I drop my head back and laugh. There was never any real danger of my falling down that death trap, but for some reason, it strikes me as funny that I, while trying to keep my dignity around me, would stumble like that in front of the woman I care the most about.
“Watch me fall down a hole and die the moment I bare my soul to you.”

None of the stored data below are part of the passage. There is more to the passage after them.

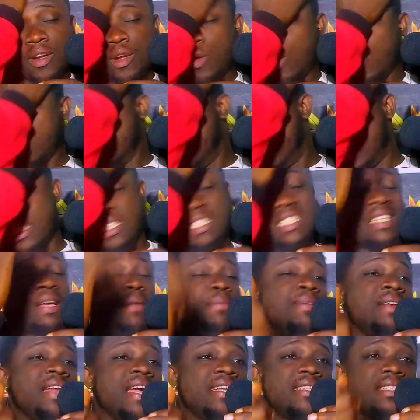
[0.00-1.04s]
got
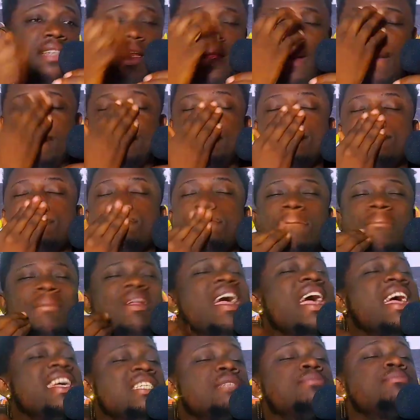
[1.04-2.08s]
terminated.
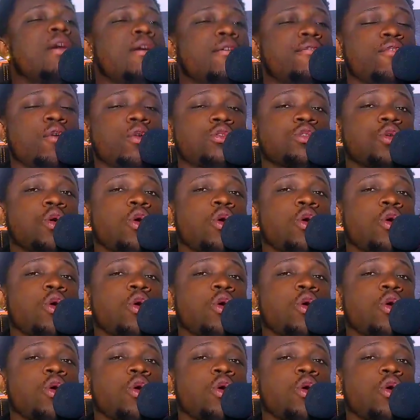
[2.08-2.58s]
Is it my fault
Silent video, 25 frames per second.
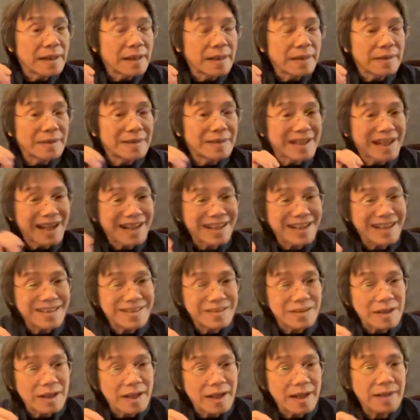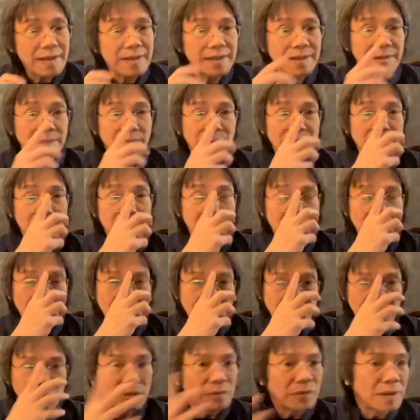the technique is hidden because
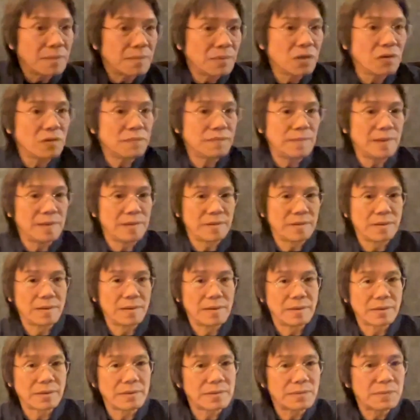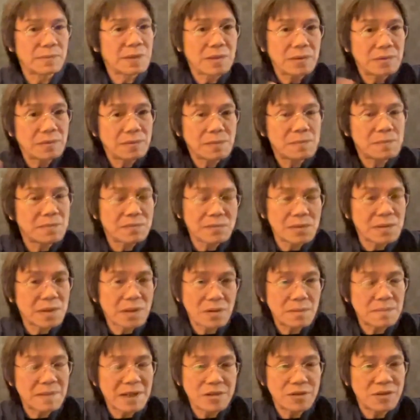it's only movements. So we're
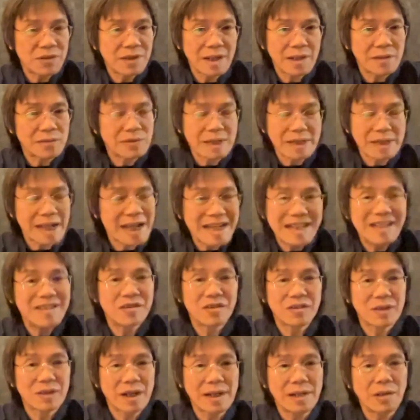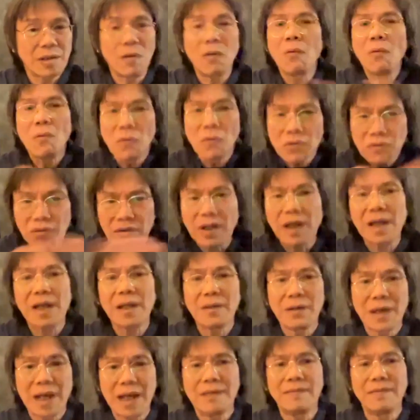not mentioning any style. All
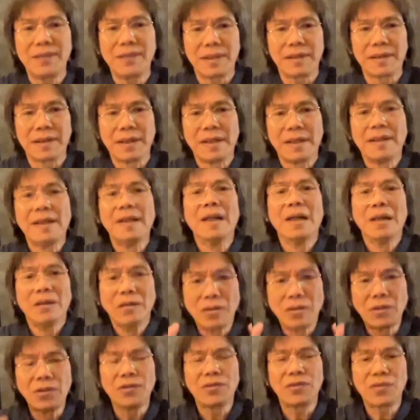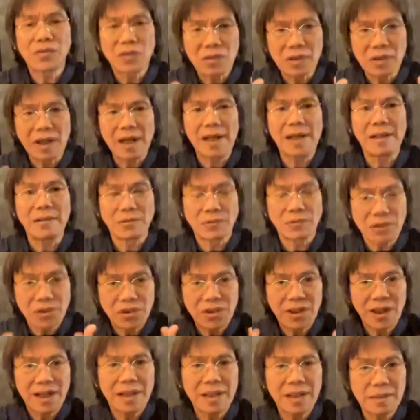style have it. Good style, good
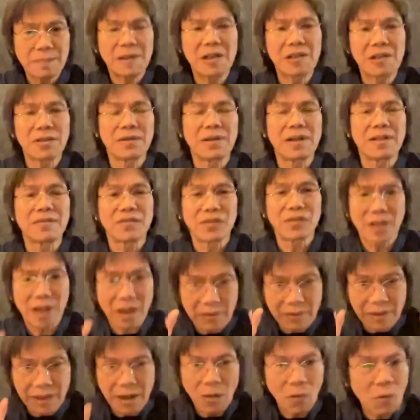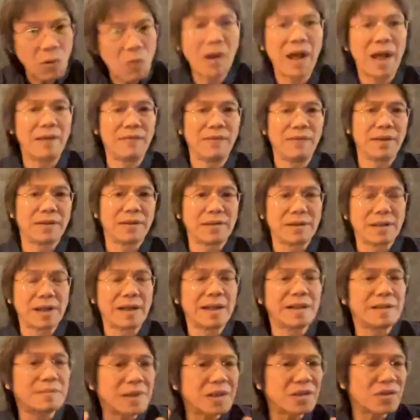Chinese martial arts style, they all have it.
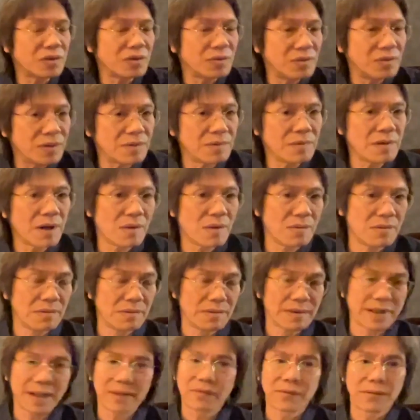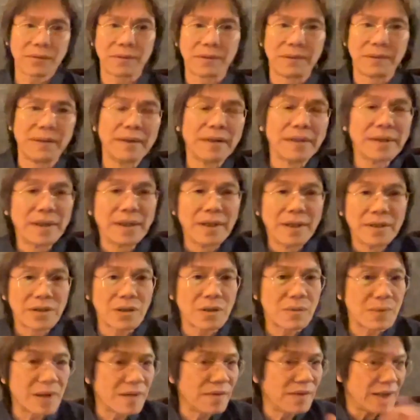How much do you know? That's all.
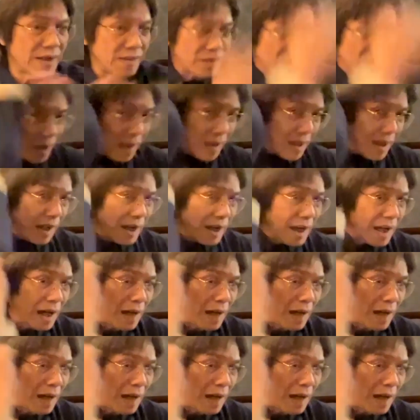So when I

She starts laughing, too, and sinks back down to the floor and now we’re both crying and laughing, and I’ve got the throaty, wheezy, old man laugh going on. Quinn does, too, and when she snorts, we both lose it again.
Finally, we compose ourselves and she crawls on her hands and knees towards me. “You might be too stubborn to die, King Henry, but I’m certainly not. Even so, I’ll take the risk and crawl to you.”
“Every precaution, Queen.”
When she reaches me, she clings to me so tightly that for a moment, neither of us dare to breathe. But then we do and we’re laughing and hugging and crying all at the same time. My feelings escalate quickly, memories of the moments we shared when we were married coming to the surface. I pull away, only because I have to in order to keep control of myself.
“I want to be with you, Henry. I want us to make this work so badly. And your job isn’t ideal, but I can accept it. I’d rather have you doing that job, than not have you at all.”
I’m so happy at her words that I want to go on a celebratory, triumphant ride around the paddock on Maverick bareback.